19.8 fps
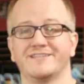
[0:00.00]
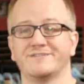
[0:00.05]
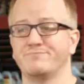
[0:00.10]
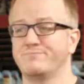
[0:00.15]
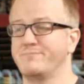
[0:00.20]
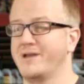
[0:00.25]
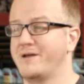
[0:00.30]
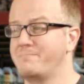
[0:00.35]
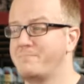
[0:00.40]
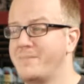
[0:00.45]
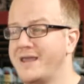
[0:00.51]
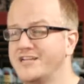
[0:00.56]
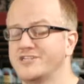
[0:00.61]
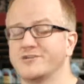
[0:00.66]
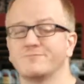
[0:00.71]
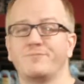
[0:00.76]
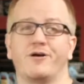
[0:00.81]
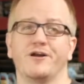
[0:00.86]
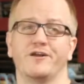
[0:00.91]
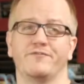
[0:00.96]
It's a
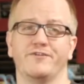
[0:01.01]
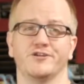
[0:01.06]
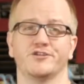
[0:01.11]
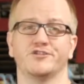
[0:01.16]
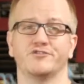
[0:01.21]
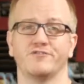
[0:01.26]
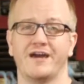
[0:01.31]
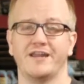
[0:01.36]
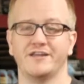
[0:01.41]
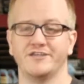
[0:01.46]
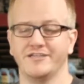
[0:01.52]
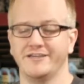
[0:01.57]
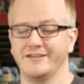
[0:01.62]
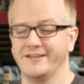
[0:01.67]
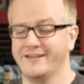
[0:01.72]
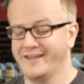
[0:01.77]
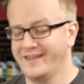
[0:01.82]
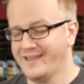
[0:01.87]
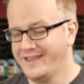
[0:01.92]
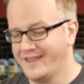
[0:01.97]
major part of your strategy.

------------------------------------------------------------------------

Task statement: Wherever a picture appears in the listing above, drop it, and restate the rest exactly.

Final answer:
19.8 fps
[0:00.00]
[0:00.05]
[0:00.10]
[0:00.15]
[0:00.20]
[0:00.25]
[0:00.30]
[0:00.35]
[0:00.40]
[0:00.45]
[0:00.51]
[0:00.56]
[0:00.61]
[0:00.66]
[0:00.71]
[0:00.76]
[0:00.81]
[0:00.86]
[0:00.91]
[0:00.96]
It's a
[0:01.01]
[0:01.06]
[0:01.11]
[0:01.16]
[0:01.21]
[0:01.26]
[0:01.31]
[0:01.36]
[0:01.41]
[0:01.46]
[0:01.52]
[0:01.57]
[0:01.62]
[0:01.67]
[0:01.72]
[0:01.77]
[0:01.82]
[0:01.87]
[0:01.92]
[0:01.97]
major part of your strategy.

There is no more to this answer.